New York, February 11, 2015–The Committee to Protect Journalists calls on Egyptian authorities to drop the charges against imprisoned Al-Jazeera journalists Mohamed Fadel Fahmy and Baher Mohamed, whose retrial is scheduled to begin on Thursday. A court said it had ordered the retrial because of lack of evidence leading to their conviction of “conspiring with the Muslim Brotherhood,” which the government has declared a terrorist organization, according to news reports. In June 2014, Fahmy was sentenced to seven years and Mohamed to 10 years.
“Mohamed Fadel Fahmy and Baher Mohamed were doing their jobs as journalists and there is no reason that either of them should have spent a single day in jail,” said Sherif Mansour, CPJ’s Middle East and North Africa program coordinator. “We call on Egyptian authorities to drop the charges against the two Al-Jazeera journalists and release them, as well as all of their colleagues in prison, and reform the laws that put them there.”

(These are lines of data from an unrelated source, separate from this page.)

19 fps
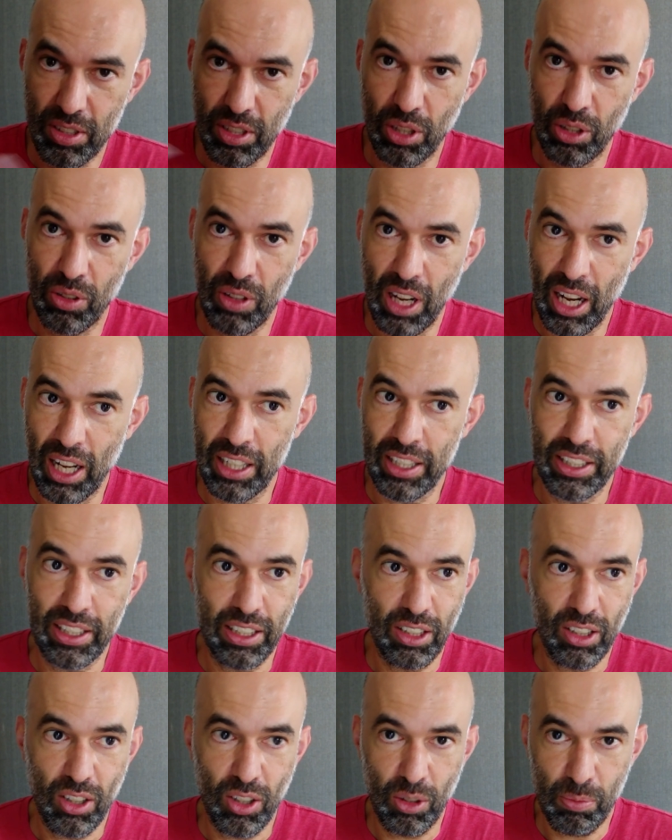So I
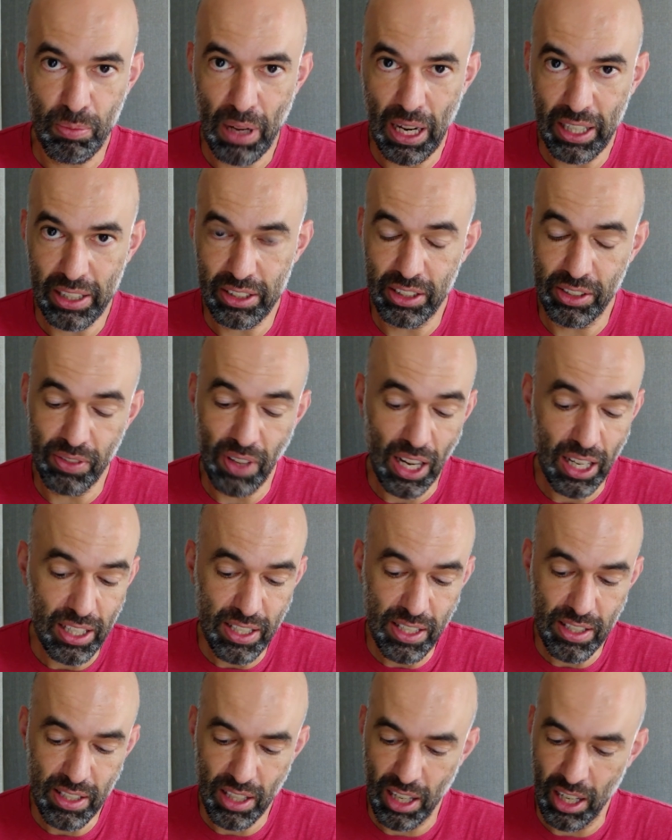unpacked the
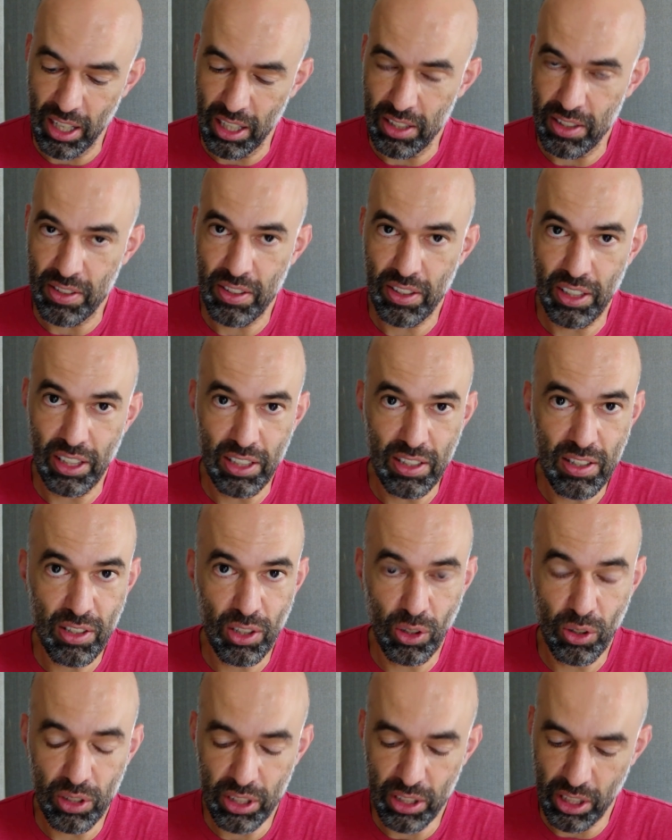device and
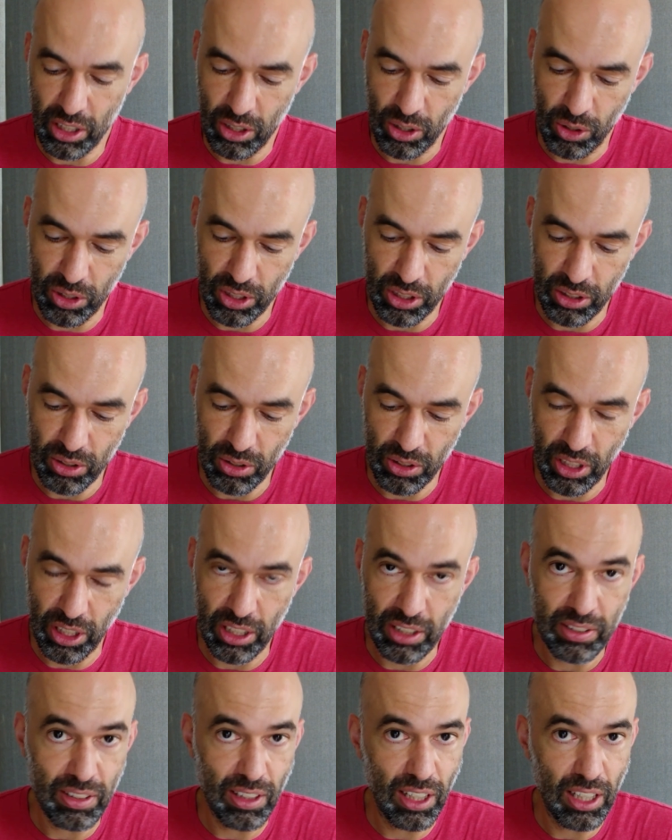installed it according to the
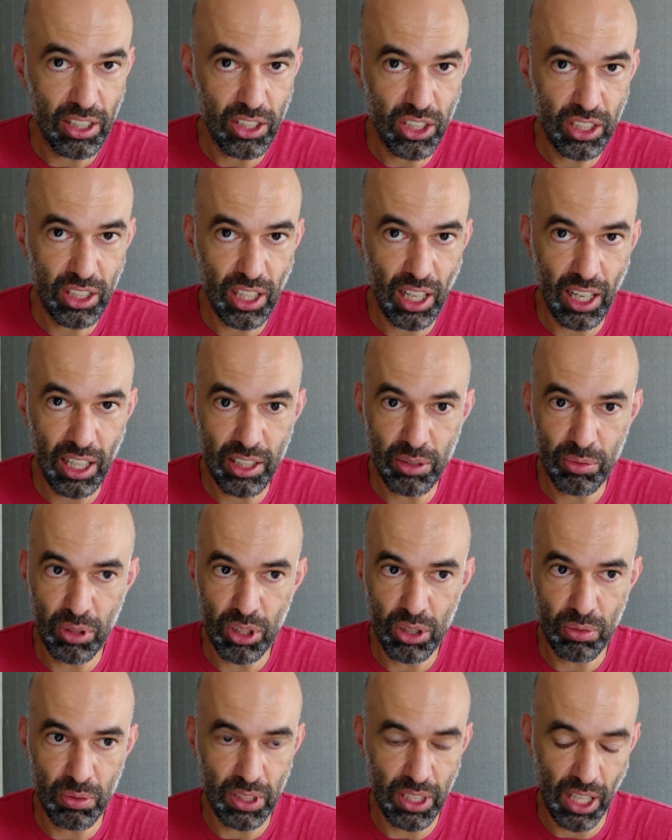installation guide
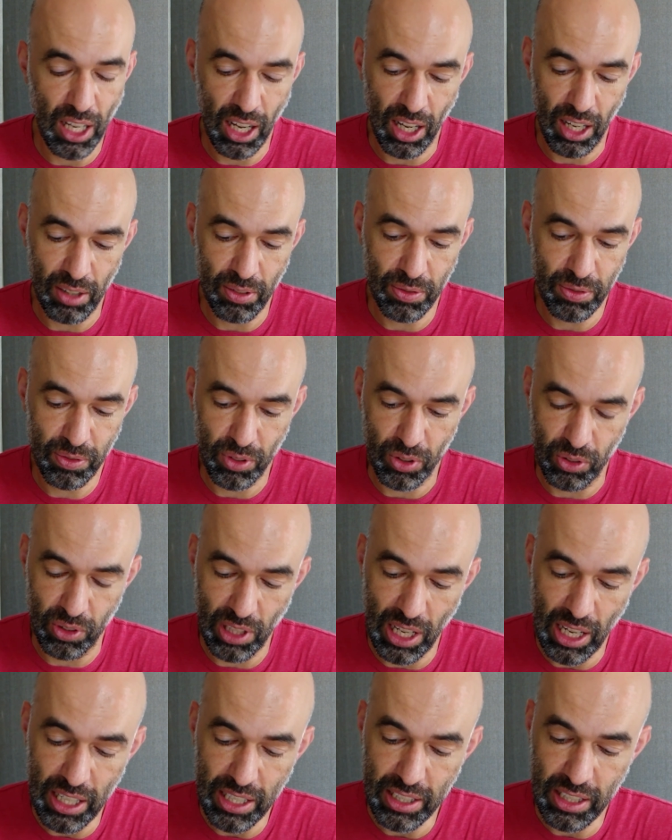which we have
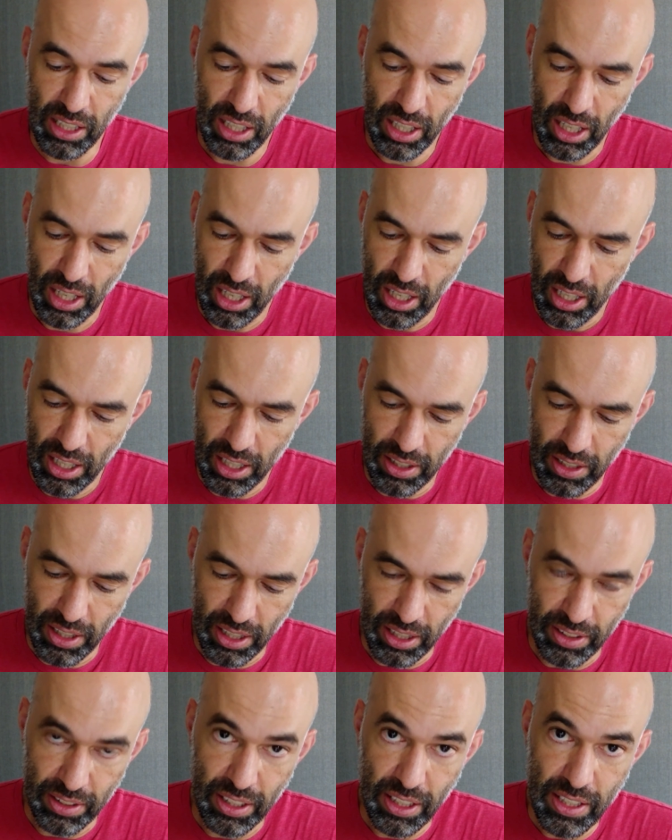online.
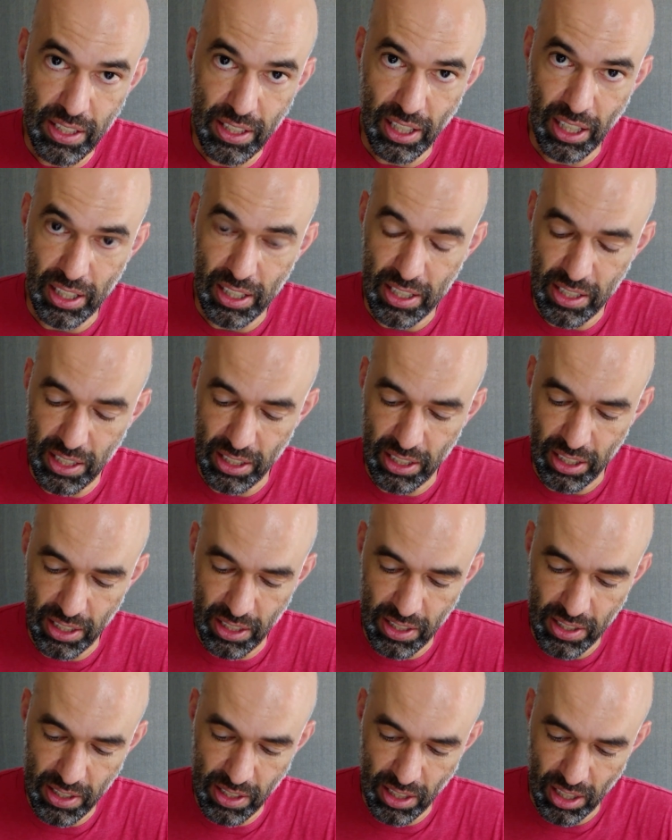In this case it
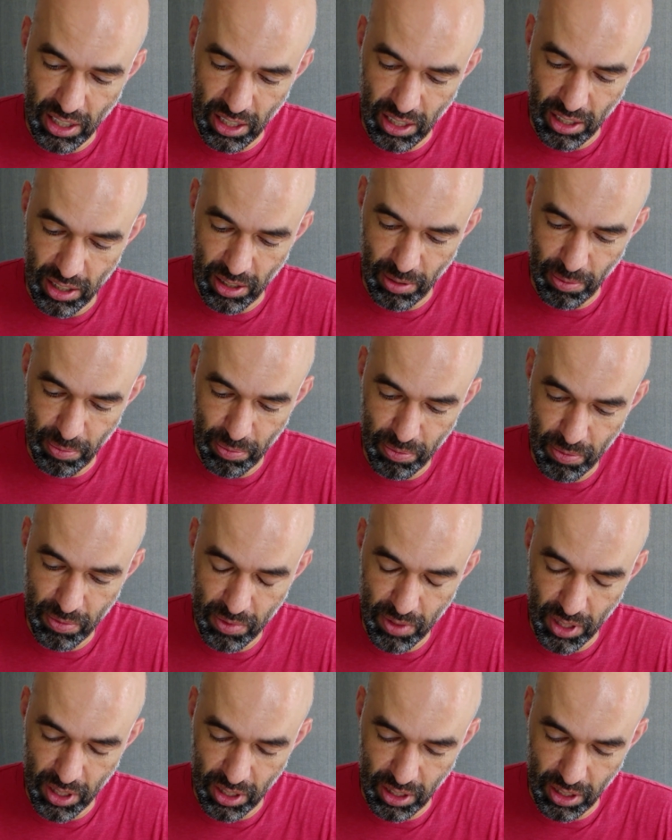is
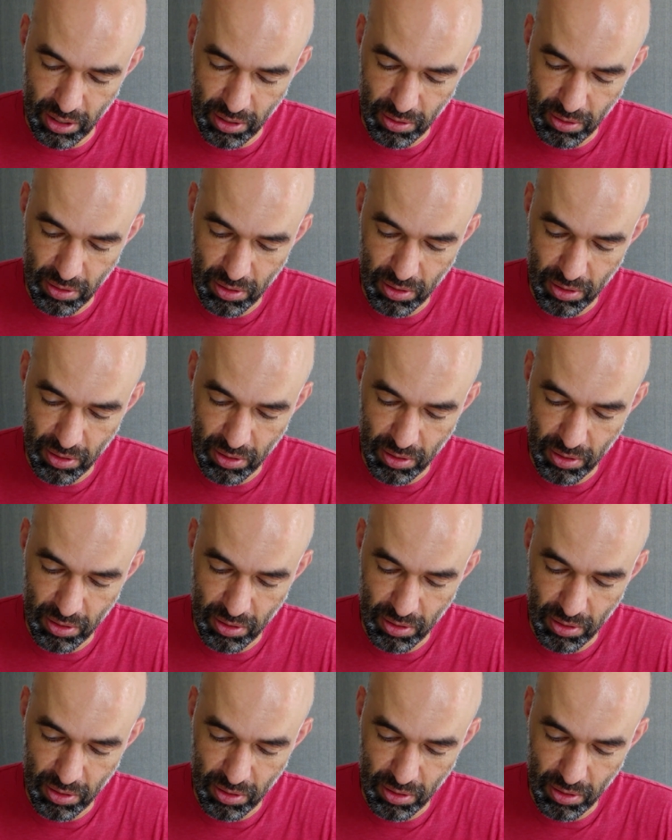the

Earlier this month, a third Al-Jazeera journalist, Peter Greste, an Australian citizen, was released from prison following a presidential decree issued in November that allows foreign prisoners to be deported, according to news reports. The move sparked hopes that Fahmy, an Egyptian-Canadian who renounced his Egyptian citizenship, would be freed, news reports said. At least 11 journalists, including Fahmy and Mohamed, are behind bars in Egypt, according to CPJ research. CPJ produced the documentary “Under Threat” in 2014, highlighting the risks journalists face inside the country.